East Lansing, Mich. (WILX) The Lansing Board of Water and Light has been operating in the City of East Lansing without an explicit franchise agreement for more than 45 years.
In a memo sent to East Lansing Mayor Nathan Triplett from city attorney Tom Yeadon in January, Yeadon says the utility is "simply operating in the city of East Lansing without a permit or utility service franchise."
Triplett says the memo was prompted after questions raised by some residents following the December ice storm outages of whether customers would be able to opt to receive service from a different utility company.
According to the Michigan Constitution, which is mentioned in the memo, no public utility has the right to use a municipality's streets without consent from the municipality.
Yeadon went on in the memo to say the city has "arguably at least given implicit consent over the last 45 years as we have allowed [Board of Water and Light] to operate in the city without objection and without a franchise..."
However, the city did adopt an ordinance in 2012 granting Consumer's Energy another 30-year non-exclusive franchise to use city streets for its power lines.
Lansing attorney Steve Transeth, who is a former commissioner with the Michigan Public Service Commission, says while the utility isn't breaking any laws by providing service, the lack of an agreement does open to the door to other ambiguities, like who has claim to the infrastructure within the right of way.
"Unless you have that written agreement that says who has the rights and authority, it's pretty much up in the air," Transeth said.

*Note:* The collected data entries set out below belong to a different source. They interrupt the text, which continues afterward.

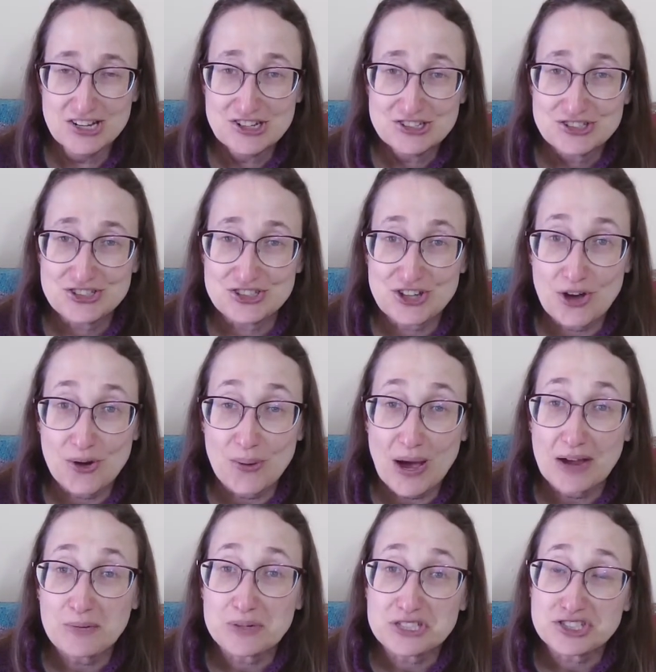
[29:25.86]
So
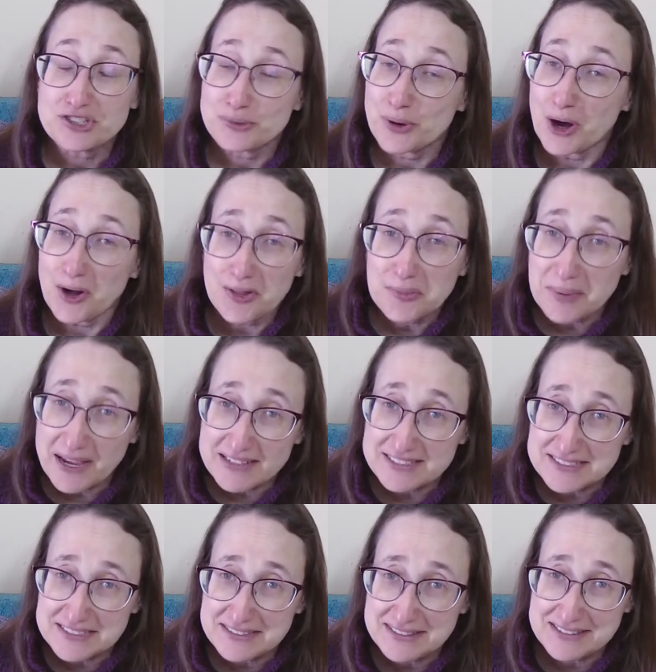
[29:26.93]
I wish you all the
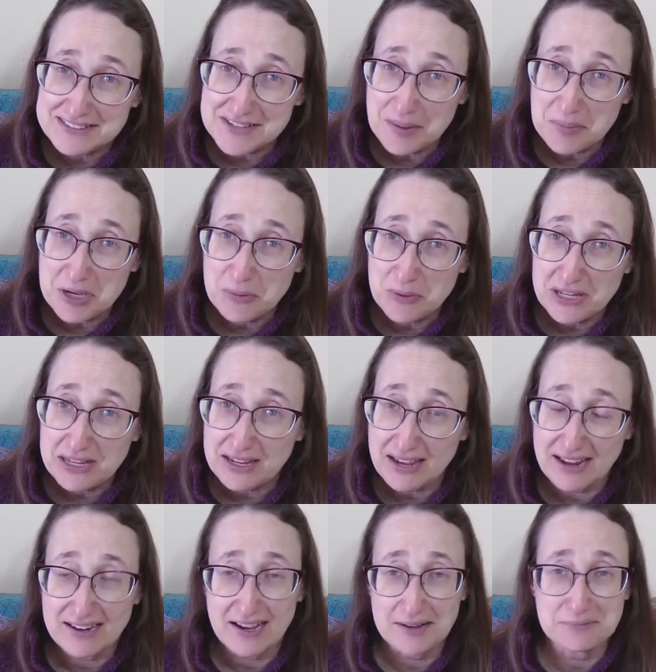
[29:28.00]
best in this coming week,
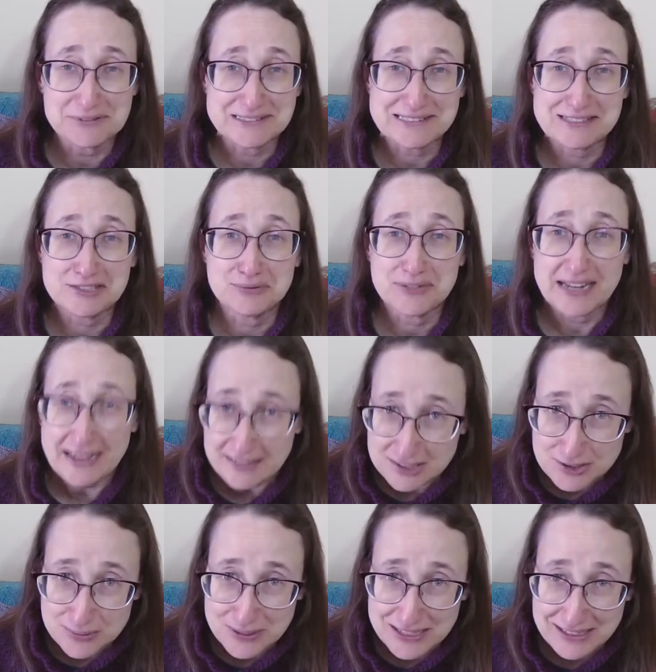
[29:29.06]
and I will see you
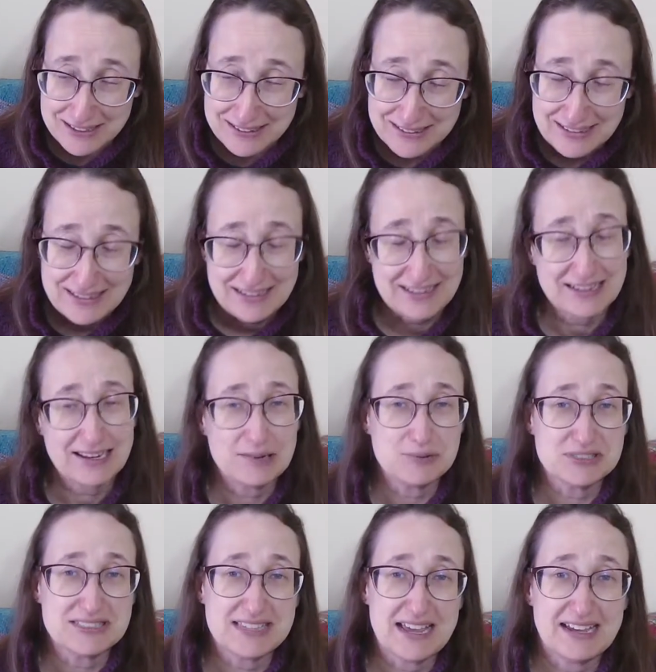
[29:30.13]
next week. And I
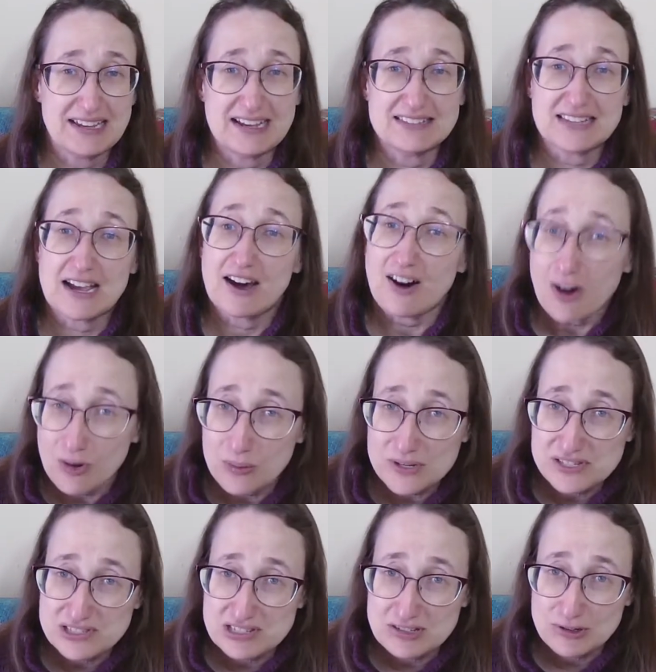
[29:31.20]
will say, as I
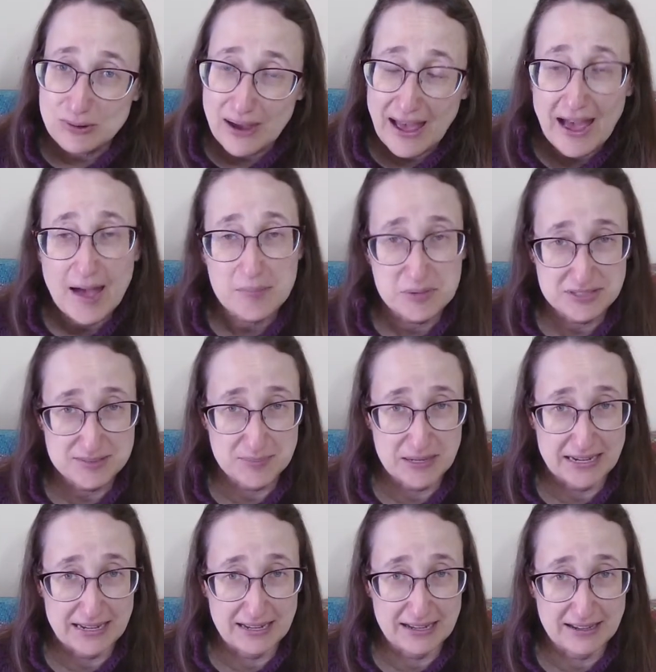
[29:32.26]
always do, happy
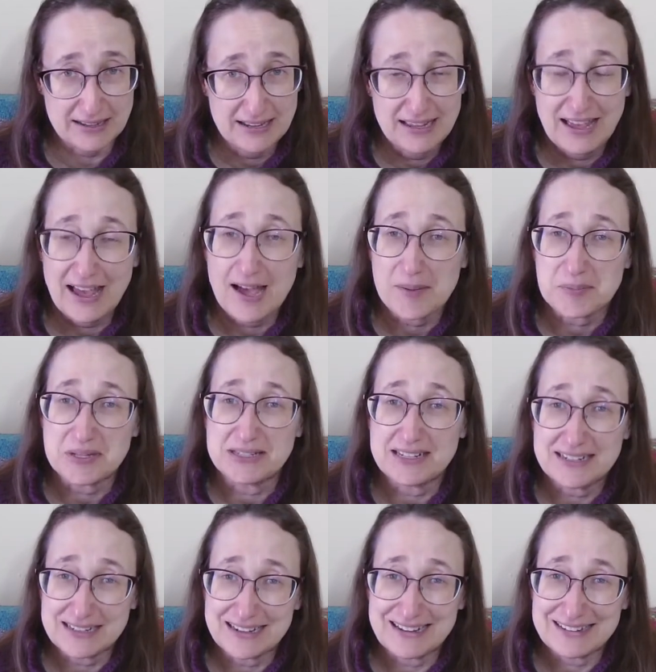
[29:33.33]
spinning, happy
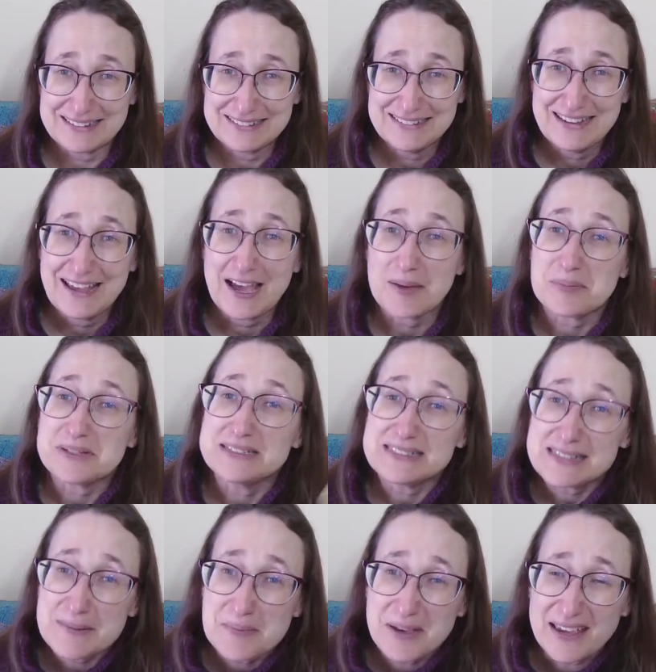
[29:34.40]
knitting, happy
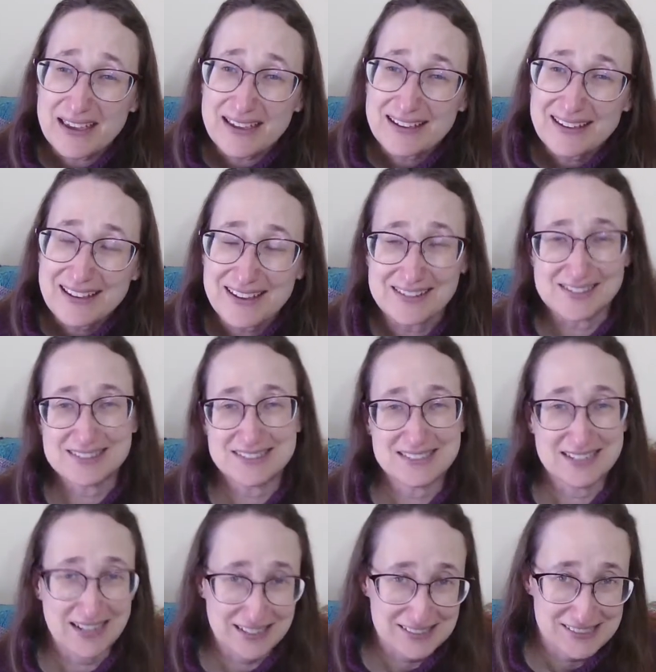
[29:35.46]
sipping, and I'll see
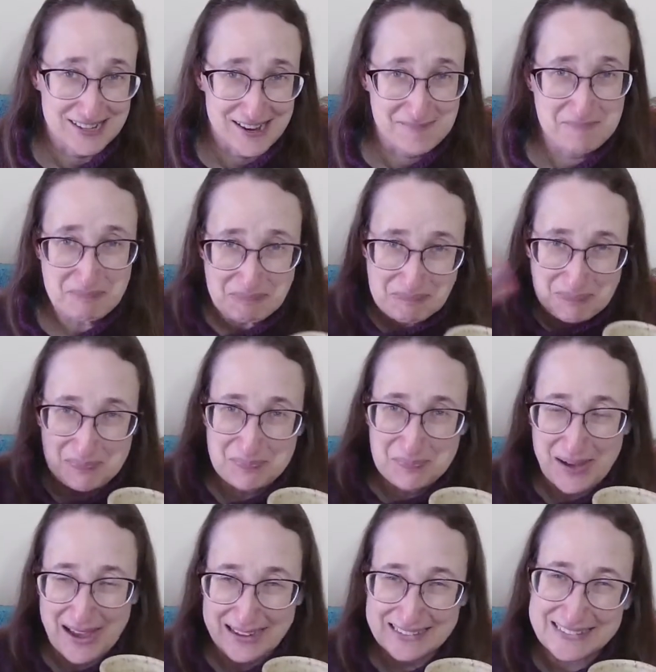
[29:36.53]
you next time.
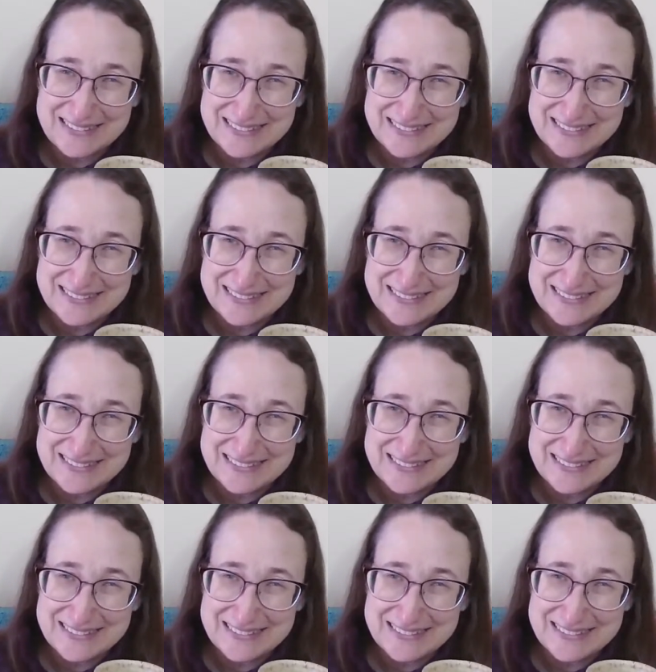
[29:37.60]
Bye.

"It just makes sense that when you're talking about a service as important as electric... you would want to make sure you had a clear understanding as to what obligations and authorities all the parties had."

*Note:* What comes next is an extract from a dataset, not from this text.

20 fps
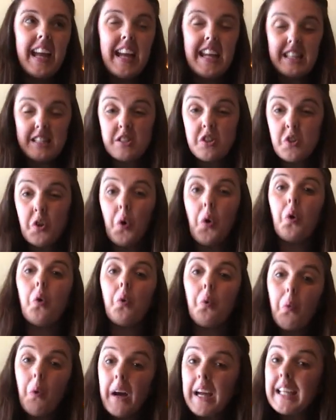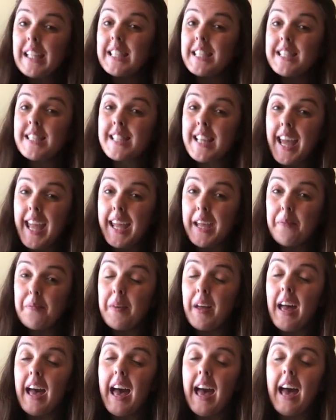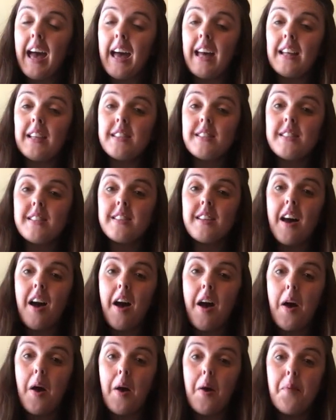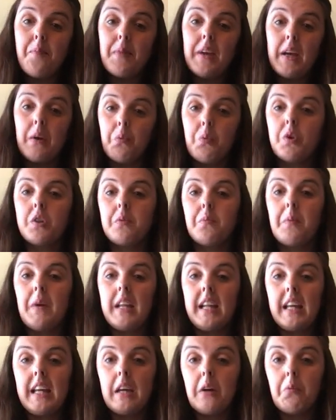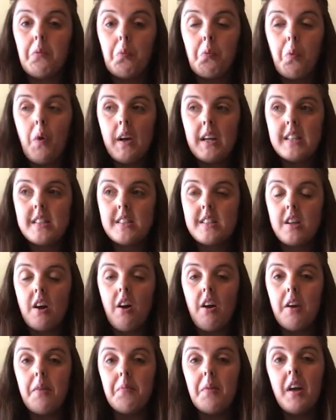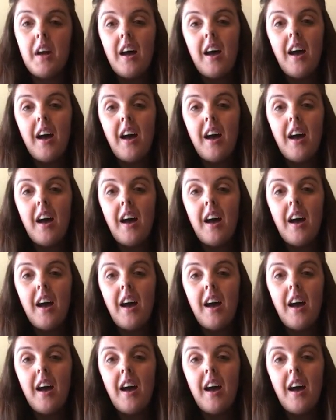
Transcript: It's not quite the same as it would have been in Gilbert White's time.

Triplett acknowledges the need for a franchise agreement, but it's not a top priority.
"In the long run it would be our preference to negotiate an appropriate franchise agreement with the Board of Water and Light which could deal with a number of detail issues," he said.

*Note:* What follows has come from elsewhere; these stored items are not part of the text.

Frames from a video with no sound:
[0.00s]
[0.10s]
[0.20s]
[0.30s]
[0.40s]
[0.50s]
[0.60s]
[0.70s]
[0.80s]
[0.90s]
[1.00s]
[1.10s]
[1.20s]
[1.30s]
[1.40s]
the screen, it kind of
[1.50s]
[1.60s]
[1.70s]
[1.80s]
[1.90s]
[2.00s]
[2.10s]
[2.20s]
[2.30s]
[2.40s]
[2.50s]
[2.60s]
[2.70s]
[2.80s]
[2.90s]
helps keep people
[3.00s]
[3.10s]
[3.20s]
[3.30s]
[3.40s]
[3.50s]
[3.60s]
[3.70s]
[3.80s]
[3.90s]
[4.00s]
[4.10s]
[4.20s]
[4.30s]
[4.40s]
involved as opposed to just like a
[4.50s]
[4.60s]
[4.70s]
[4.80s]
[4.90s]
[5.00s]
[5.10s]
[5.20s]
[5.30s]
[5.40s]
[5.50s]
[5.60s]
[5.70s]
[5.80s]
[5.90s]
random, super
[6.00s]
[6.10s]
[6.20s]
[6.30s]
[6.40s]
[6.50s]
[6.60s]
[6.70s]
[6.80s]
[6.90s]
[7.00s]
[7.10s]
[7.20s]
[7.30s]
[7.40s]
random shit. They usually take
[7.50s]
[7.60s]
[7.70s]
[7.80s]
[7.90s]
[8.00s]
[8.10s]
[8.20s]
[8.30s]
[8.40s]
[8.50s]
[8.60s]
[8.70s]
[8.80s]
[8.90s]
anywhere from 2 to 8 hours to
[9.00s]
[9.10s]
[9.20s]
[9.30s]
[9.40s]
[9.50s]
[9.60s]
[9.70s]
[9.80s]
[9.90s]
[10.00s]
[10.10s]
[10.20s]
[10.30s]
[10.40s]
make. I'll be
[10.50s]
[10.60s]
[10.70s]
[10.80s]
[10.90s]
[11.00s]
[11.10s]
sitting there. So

"I think part of our ongoing conversations with BWL about response to ice storm, about the issue of regional representation will include the conversation about the future of a franchise agreement."
Though Triplett said the agreement doesn't necessarily carry as much weight anymore, because of a change in state statute in 2008 over how utilities are governed and regulated.
The 2008 change to the law says except with the written consent of the municipally-owned utility, an existing BWL customer cannot get service from another utility provider.
When asked on Monday about why the utility didn't have a franchise agreement with the city of East Lansing, General Manager J. Peter Lark said he'd have to look into it.
"You're asking me a question that I can't tell you the answer to," Lark said. "I'd have to do research on that."
A BWL spokesperson said Tuesday the utility's legal counsel was reviewing the memo.